Control YouTube - Easy

Build a Maya skill to control YouTube within your browser

What we are building

When we're done with this tutorial, you'll have built skills to do the following without opening your browser at all -

  • Search and play a video on YouTube

  • Pause YouTube playback

  • Resume YouTube playback

What we are learning

We'll be doing this entirely with the Browser Automation module, without using any special YouTube API or anything. So we'll be going over how to do the following with the browser automation module:

  • Click on an element on a page (Click node)

  • Open a URL in a new tab (Open node)

  • Query open tabs (Find Tab node)

  • Execute a function (a method, to be precise) on an element on a page (Execute Function node)

Let's take this one skill at a time, in order.

Search for and play a video on YouTube

We want this skill to search for a video and play it on YouTube, without the user ever having to switch to the browser.

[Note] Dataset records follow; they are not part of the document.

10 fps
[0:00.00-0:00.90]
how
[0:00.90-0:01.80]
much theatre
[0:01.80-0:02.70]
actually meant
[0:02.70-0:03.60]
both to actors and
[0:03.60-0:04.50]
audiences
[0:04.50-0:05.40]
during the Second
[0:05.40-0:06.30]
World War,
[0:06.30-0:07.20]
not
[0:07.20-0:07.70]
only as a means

Let's break this down into steps. This'll do for a start -

  1. Take query as input from the user

  2. Search for the query on YouTube

  3. Click on the first video result (after this, the video starts playing automatically)

  4. Tell the command bar the skill executed successfully

#1: Take query as input from the user

First off, we need to specify what the skill prompt will say and how the user will provide input. This is what we want the skill to look like -

Drop a bot-command node on the editor, double click on it and configure it like shown below (if this is unfamiliar to you, you might wanna go over this more basic tutorial covering the basics of skill building).

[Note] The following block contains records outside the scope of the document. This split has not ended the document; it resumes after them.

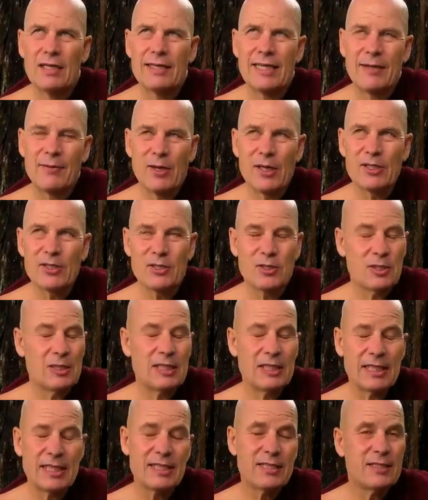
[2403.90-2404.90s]
There was
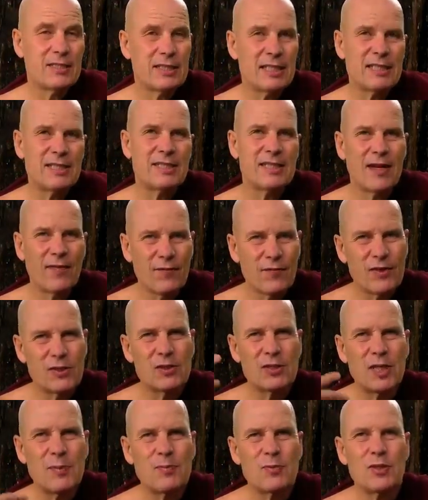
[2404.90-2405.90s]
this
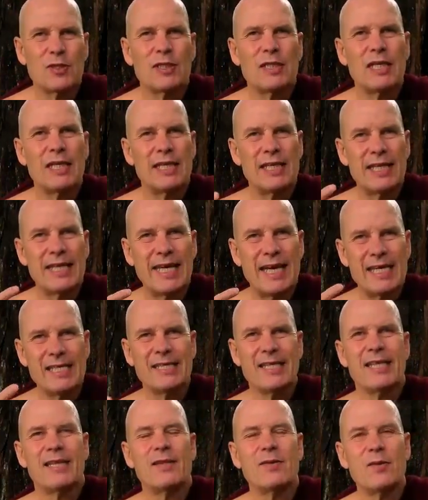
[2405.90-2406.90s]
self-deception in the
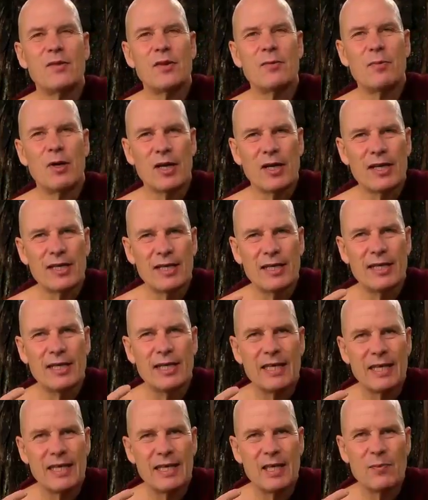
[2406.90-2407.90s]
case that the monk,
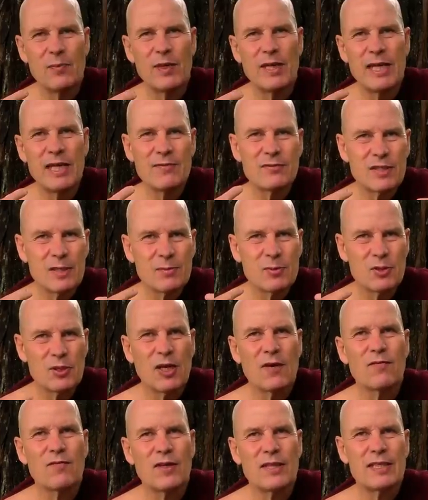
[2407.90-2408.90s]
he believes
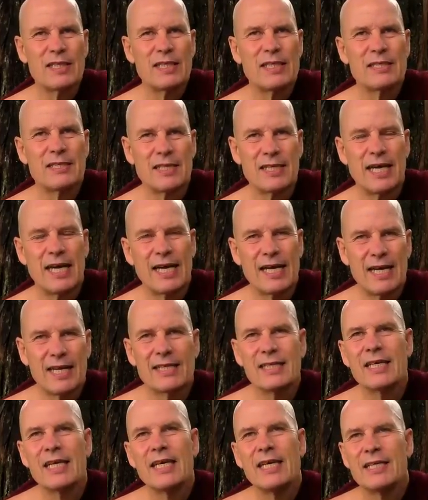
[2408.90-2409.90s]
himself that he is an
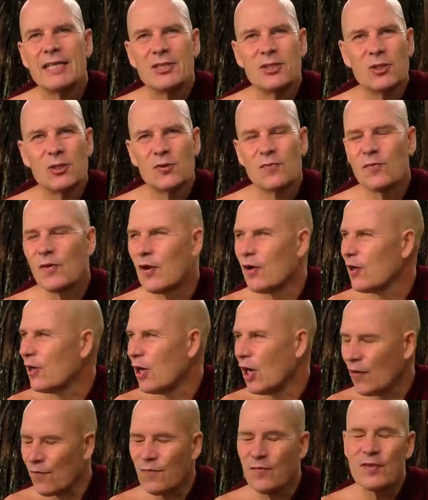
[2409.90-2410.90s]
Arahant. This is very
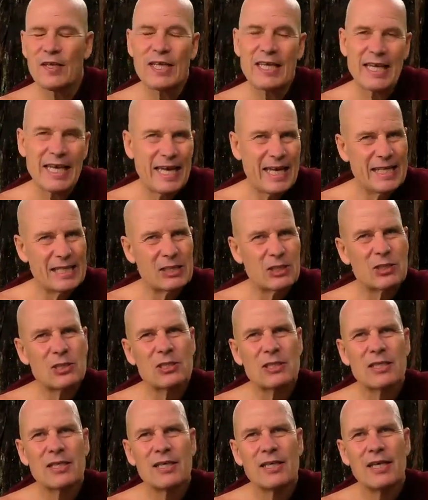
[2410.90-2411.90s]
often the
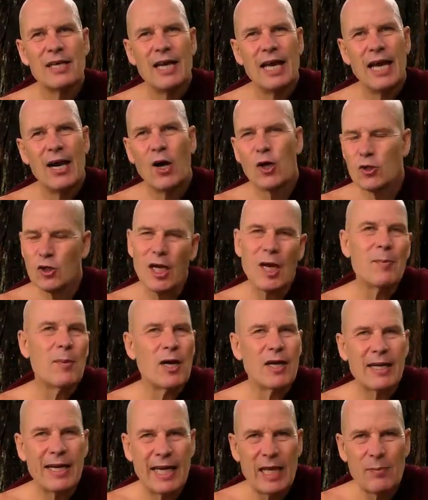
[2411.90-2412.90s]
case, also
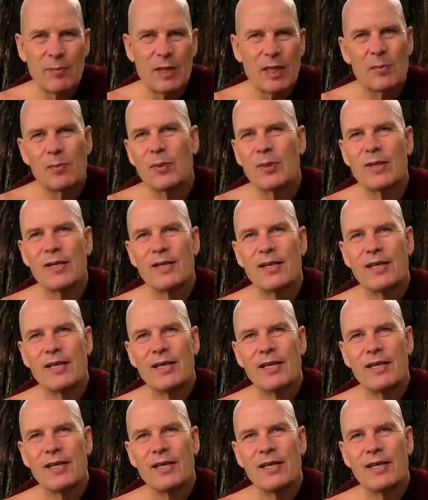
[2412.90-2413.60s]
among lay people.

When you click "Done", the node should look like this in the editor -

#2: Search for the query on YouTube

The next thing we want to do is search for query on YouTube. If you notice, searching for a query on YouTube is the same thing as navigating to youtube.com/results?search_query={query}

Let's create this URL. Drag a function node (you'll find it at the top of the pallette) on to the editor and connect it to our bot-command node. Double click on this node and put this code inside -

msg.searchUrl = `https://youtube.com/results?search_query=${msg.payload.query.value}`
return msg

It's going to look like this when you're done:

All we're doing here is constructing the URL we want to redirect to, and adding it as a property (searchUrl) to the msg object forwarded by this node. We can now access this URL in other nodes.

This is what you should have at this point.

Now that we have the URL, ets configure our skill to open it in a new tab. Drag an Open node (from the Maya Browser Automation module) to the editor, and double click on it.

The URL that we want this node to open is in the searchUrl property of the msg object. So, select "msg." from the left dropdown on the "url" property and put "searchUrl" in the text input on the right of the dropdown.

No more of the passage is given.